Tip: As a parent, communicating with a child may be tricky. However, you should be trying to read your child’s reasons for crying. The pacifier can’t replace the food or clean up a dirty diaper, so always ensure you give the pacifier at an appropriate time.
3. The Pacifier is Not The Right Size
Size and shape matter a lot when choosing a pacifier for your babies. Pacifiers are made in different sizes for different age groups, the small sizes for 6 months old and younger, Medium sizes for 6-18 months old, and Large for over 18 months. If you pick a large size for a 6-month-old, then it would be too big for her. It would be hard to suck on it, and it’s very likely she will refuse it.
Tip: There are different types of pacifiers. If your baby isn’t accepting one or you think it’s too big or small, give another kind a try. You can try to buy different models and styles to see which one he likes most.
4. Your Baby is in a Bad Mood
If you try to offer a baby a pacifier when he’s all fussy, and crying at the top of his lungs, there’s a high chance he will refuse the pacifier.
No one, not even a baby wants an object shoved in their mouths when they are in discomfort or cranky.
Tip: the key to using a pacifier is offering it at the right time and when your baby is in a good mood. Don’t use the pacifier when a child is starving or crying hard.
A good idea is to try using the pacifier after feeding your baby or when your baby is sleepy. Infact, sucking on something may help them doze off quicker.
5. Your Baby Doesn’t Like It
While some parents try once and have their babies using the pacifiers, there is no guarantee your baby will use it. This is because babies are different
Tip: Be patient. Try the pacifier every other day, especially when your baby is in a good mood. You can also try getting pacifiers with toys attached to them.
Some babies also start sucking on a pacifier when you tap it lightly with a fingernail or shake the pacifier a little after putting it in their mouths. This triggers the baby to suckle. Also, parents teach babies to use a pacifier by dipping it with breast milk or formula to make it tasty. Hopefully, trying this will encourage your baby to take the pacifier.
6. Your Baby Doesn’t Know How To Use The Pacifier
There are situations where a baby may be confused on what to do with the pacifier. Does he know how to suck on it? If you are using the pacifier for the first time, popping it in and expecting a baby to have a hang on it may not work. You have to teach your baby how to use the pacifier.

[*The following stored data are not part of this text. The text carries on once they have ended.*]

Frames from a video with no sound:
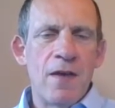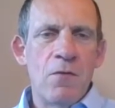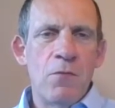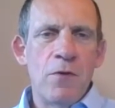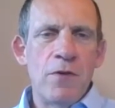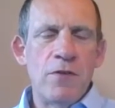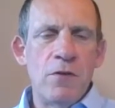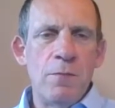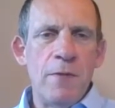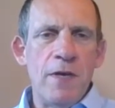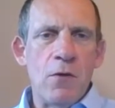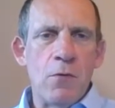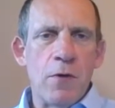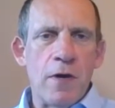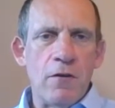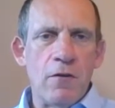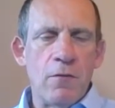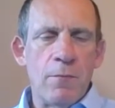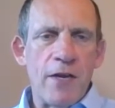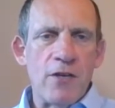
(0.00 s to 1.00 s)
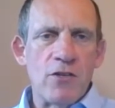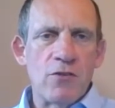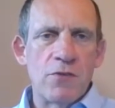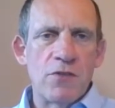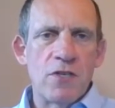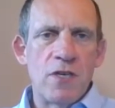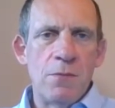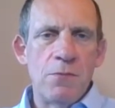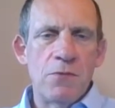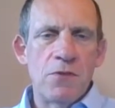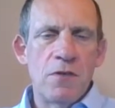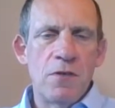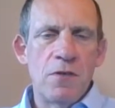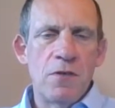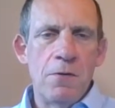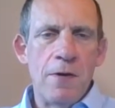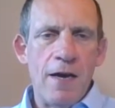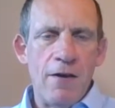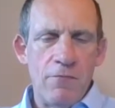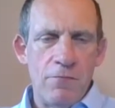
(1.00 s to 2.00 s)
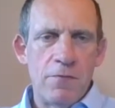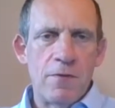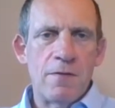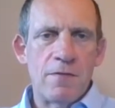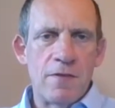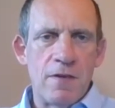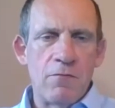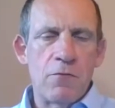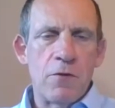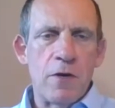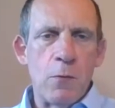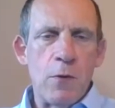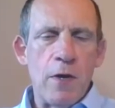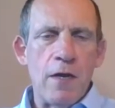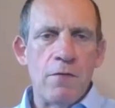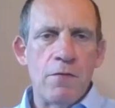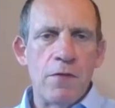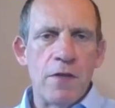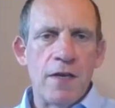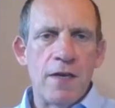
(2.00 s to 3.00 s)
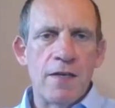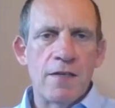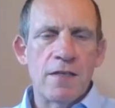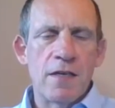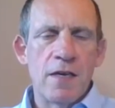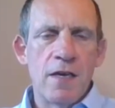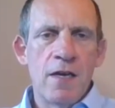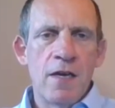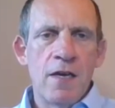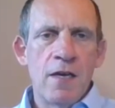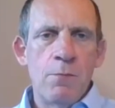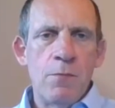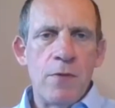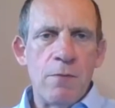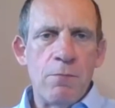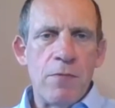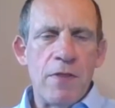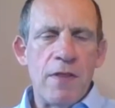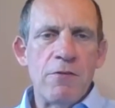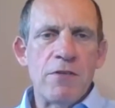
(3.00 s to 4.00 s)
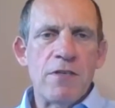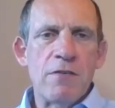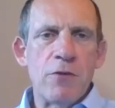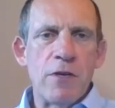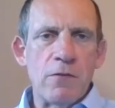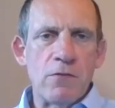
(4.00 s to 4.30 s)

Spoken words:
we do meet quite a lot of management teams who have done very well over the years. But there is a real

Tip: To teach and encourage your baby to use the pacifier, hold her gently like you are about to feed her and dip the pacifier inside breastmilk or formula and touch her lips as it will encourage her to open her mouth. Then, insert the pacifier gently into her mouth and stroke it down the central groove of the baby’s tongue. Pause to give her time to latch in the pacifier with her tongue and lips. Learning this may take a while, You may need to go on with this practice until she comes around.

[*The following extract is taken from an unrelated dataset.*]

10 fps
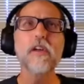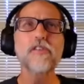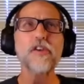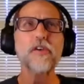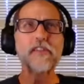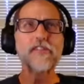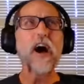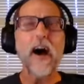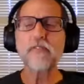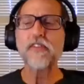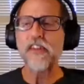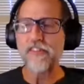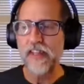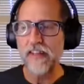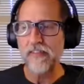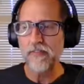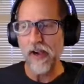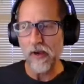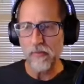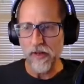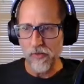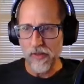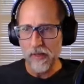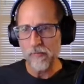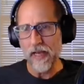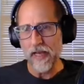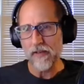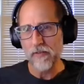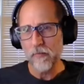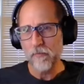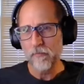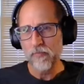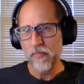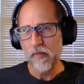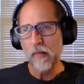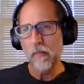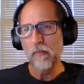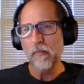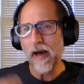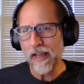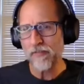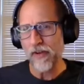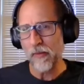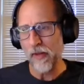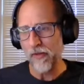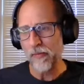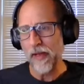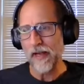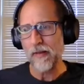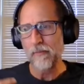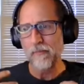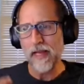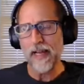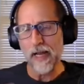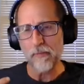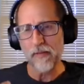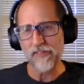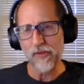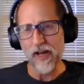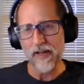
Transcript: So it's obvious his environmental impact. My environmental impact may not be so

Another idea is to introduce the pacifier after a breastfeeding session, replace your nipple with the pacifier and your child may suck on it without protesting because he’s already well fed.
One attempt isn’t enough to conclude your child doesn’t like to use the pacifier. If your baby refuses it once, keep trying, be patient and make the process fun. Also take a break and try to come back to it again until your baby learns.
However, no matter the practice, some babies never warm up to pacifiers, so if it isn’t working after several tries, don’t force it.
To Wrap Up
While the comfort of pacifiers can give parents a break, it’s also important to know that babies can do fine without a pacifier, and there are numerous ways to soothe a baby. However, if you want a little help from the pacifier, the recommendation is to wait at least a month before introducing it and weaning them off at about 2 years.